━━━━━ RECORDED DATA ━━━━━
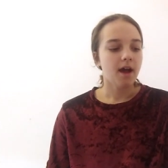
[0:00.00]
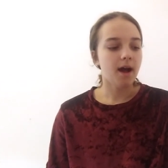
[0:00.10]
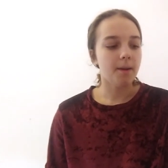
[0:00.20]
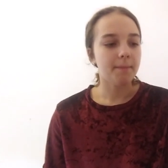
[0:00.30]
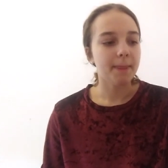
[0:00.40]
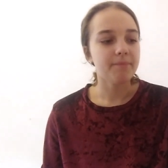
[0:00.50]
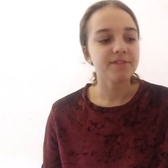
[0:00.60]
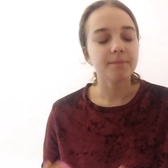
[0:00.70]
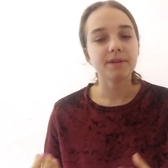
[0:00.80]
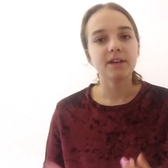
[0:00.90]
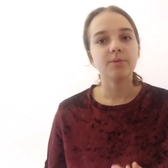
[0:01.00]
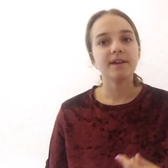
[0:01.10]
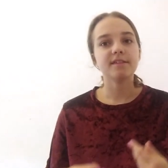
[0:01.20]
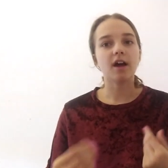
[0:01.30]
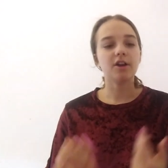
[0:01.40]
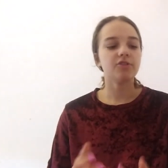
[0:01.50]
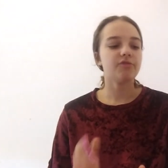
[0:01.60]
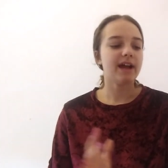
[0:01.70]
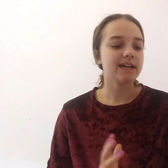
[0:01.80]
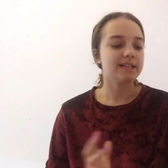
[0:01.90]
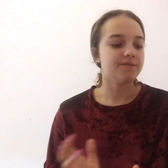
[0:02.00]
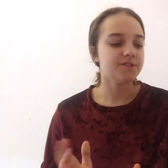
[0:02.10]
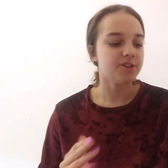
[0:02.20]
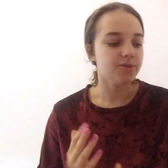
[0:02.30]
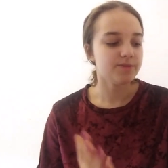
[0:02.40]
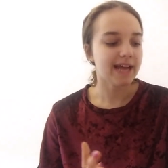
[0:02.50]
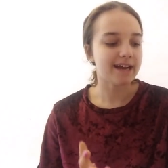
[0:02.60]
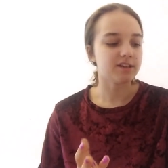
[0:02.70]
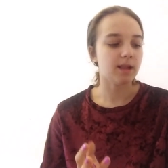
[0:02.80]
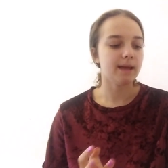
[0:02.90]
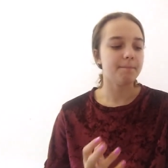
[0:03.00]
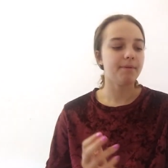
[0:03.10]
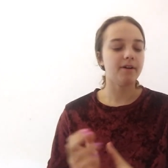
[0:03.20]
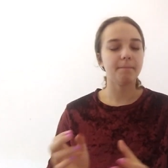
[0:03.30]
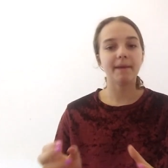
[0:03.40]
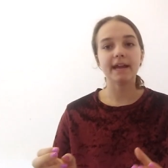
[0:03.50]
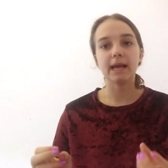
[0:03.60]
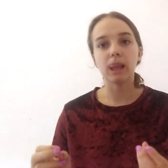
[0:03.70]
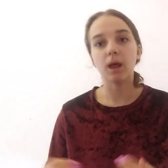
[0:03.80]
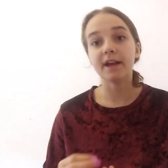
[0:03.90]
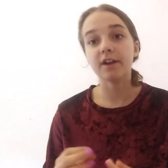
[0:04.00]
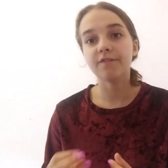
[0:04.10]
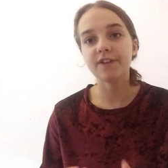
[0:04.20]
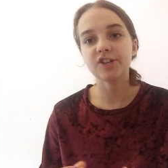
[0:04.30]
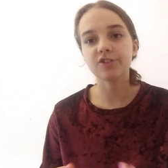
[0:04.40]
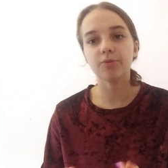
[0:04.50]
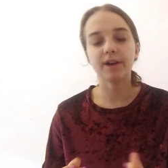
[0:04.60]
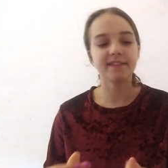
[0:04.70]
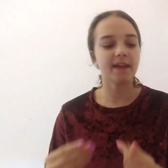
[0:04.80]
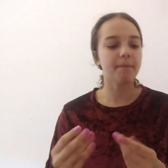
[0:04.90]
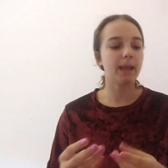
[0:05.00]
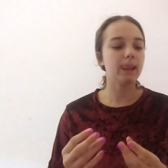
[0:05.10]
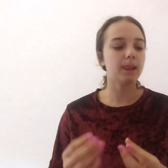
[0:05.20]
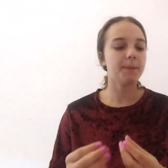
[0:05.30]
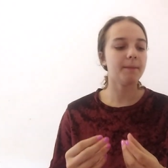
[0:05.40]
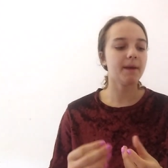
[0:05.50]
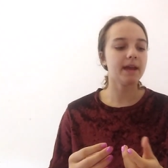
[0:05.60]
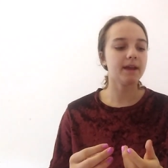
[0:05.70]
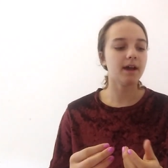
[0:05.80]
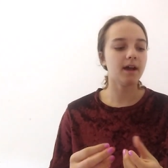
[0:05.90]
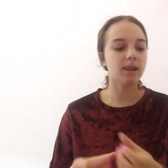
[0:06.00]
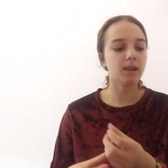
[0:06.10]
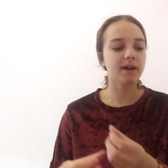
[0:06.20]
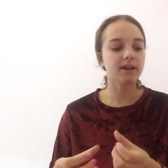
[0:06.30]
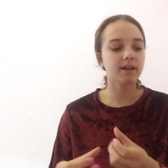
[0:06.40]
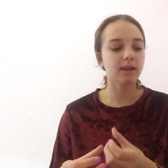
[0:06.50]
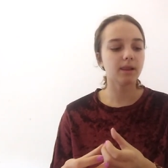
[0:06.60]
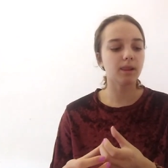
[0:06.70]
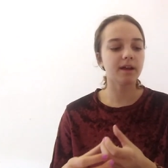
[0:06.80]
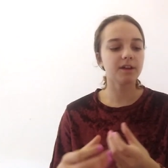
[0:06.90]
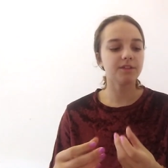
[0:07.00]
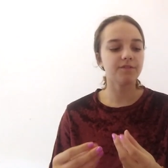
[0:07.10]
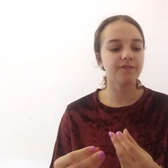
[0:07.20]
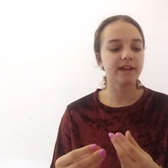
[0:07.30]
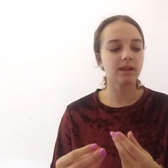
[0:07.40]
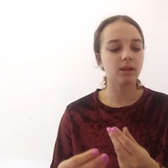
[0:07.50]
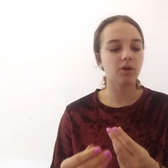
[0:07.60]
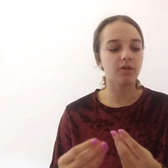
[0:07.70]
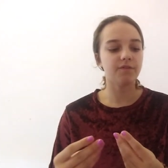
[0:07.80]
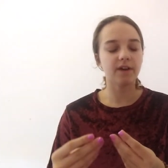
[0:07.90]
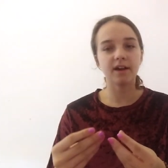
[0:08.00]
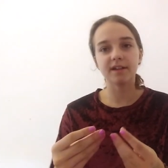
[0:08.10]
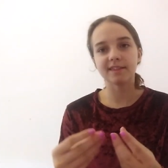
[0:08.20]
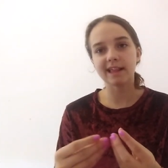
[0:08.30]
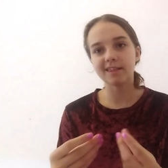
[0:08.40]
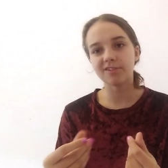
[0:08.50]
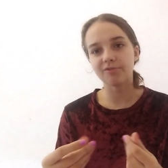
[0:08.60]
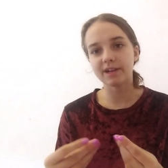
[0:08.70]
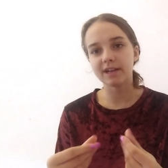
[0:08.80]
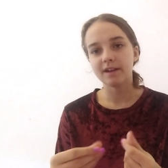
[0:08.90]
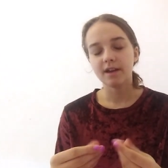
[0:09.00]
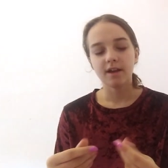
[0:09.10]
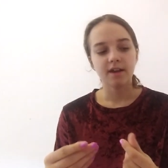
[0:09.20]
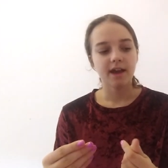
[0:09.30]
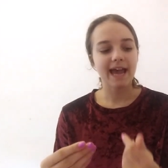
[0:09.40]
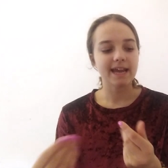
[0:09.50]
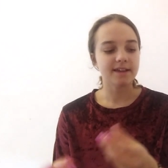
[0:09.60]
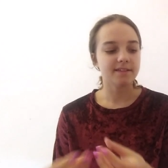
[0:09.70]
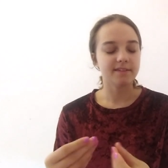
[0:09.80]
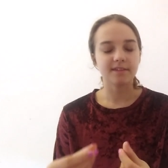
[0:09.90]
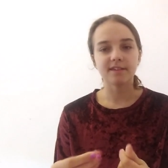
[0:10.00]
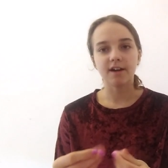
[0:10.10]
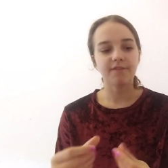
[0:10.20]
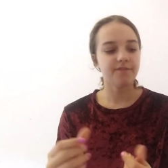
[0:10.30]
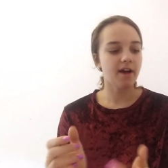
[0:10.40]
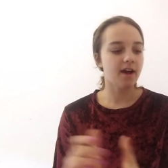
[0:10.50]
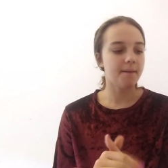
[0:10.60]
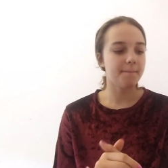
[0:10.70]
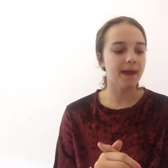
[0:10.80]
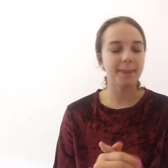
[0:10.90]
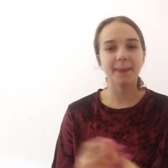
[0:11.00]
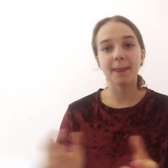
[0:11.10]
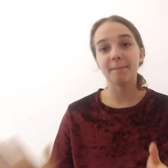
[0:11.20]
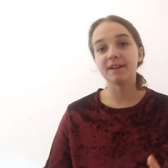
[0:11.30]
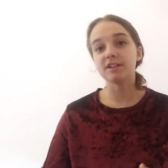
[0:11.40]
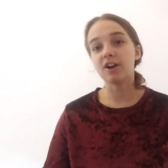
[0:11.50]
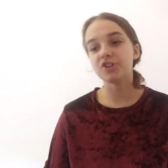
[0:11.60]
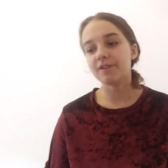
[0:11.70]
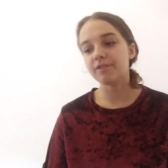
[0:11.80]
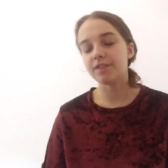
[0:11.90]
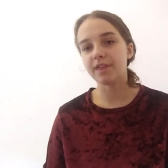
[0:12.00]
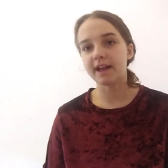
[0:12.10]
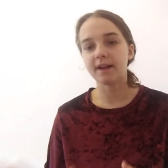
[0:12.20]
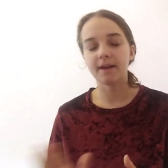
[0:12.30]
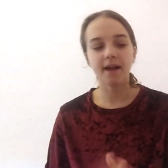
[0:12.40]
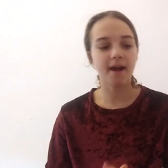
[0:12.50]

And then for somebody who is underreactive to tactile input, may like fidget toys. They may like the feel of sensory aids and stuff, and they may touch everything,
━━━━━
DIRECTIONS FOR THIS TASK: Please repeat all of the data exactly as it stands, leaving the pictures out.

WORKED SOLUTION:
[0:00.00]
[0:00.10]
[0:00.20]
[0:00.30]
[0:00.40]
[0:00.50]
[0:00.60]
[0:00.70]
[0:00.80]
[0:00.90]
[0:01.00]
[0:01.10]
[0:01.20]
[0:01.30]
[0:01.40]
[0:01.50]
[0:01.60]
[0:01.70]
[0:01.80]
[0:01.90]
[0:02.00]
[0:02.10]
[0:02.20]
[0:02.30]
[0:02.40]
[0:02.50]
[0:02.60]
[0:02.70]
[0:02.80]
[0:02.90]
[0:03.00]
[0:03.10]
[0:03.20]
[0:03.30]
[0:03.40]
[0:03.50]
[0:03.60]
[0:03.70]
[0:03.80]
[0:03.90]
[0:04.00]
[0:04.10]
[0:04.20]
[0:04.30]
[0:04.40]
[0:04.50]
[0:04.60]
[0:04.70]
[0:04.80]
[0:04.90]
[0:05.00]
[0:05.10]
[0:05.20]
[0:05.30]
[0:05.40]
[0:05.50]
[0:05.60]
[0:05.70]
[0:05.80]
[0:05.90]
[0:06.00]
[0:06.10]
[0:06.20]
[0:06.30]
[0:06.40]
[0:06.50]
[0:06.60]
[0:06.70]
[0:06.80]
[0:06.90]
[0:07.00]
[0:07.10]
[0:07.20]
[0:07.30]
[0:07.40]
[0:07.50]
[0:07.60]
[0:07.70]
[0:07.80]
[0:07.90]
[0:08.00]
[0:08.10]
[0:08.20]
[0:08.30]
[0:08.40]
[0:08.50]
[0:08.60]
[0:08.70]
[0:08.80]
[0:08.90]
[0:09.00]
[0:09.10]
[0:09.20]
[0:09.30]
[0:09.40]
[0:09.50]
[0:09.60]
[0:09.70]
[0:09.80]
[0:09.90]
[0:10.00]
[0:10.10]
[0:10.20]
[0:10.30]
[0:10.40]
[0:10.50]
[0:10.60]
[0:10.70]
[0:10.80]
[0:10.90]
[0:11.00]
[0:11.10]
[0:11.20]
[0:11.30]
[0:11.40]
[0:11.50]
[0:11.60]
[0:11.70]
[0:11.80]
[0:11.90]
[0:12.00]
[0:12.10]
[0:12.20]
[0:12.30]
[0:12.40]
[0:12.50]

And then for somebody who is underreactive to tactile input, may like fidget toys. They may like the feel of sensory aids and stuff, and they may touch everything,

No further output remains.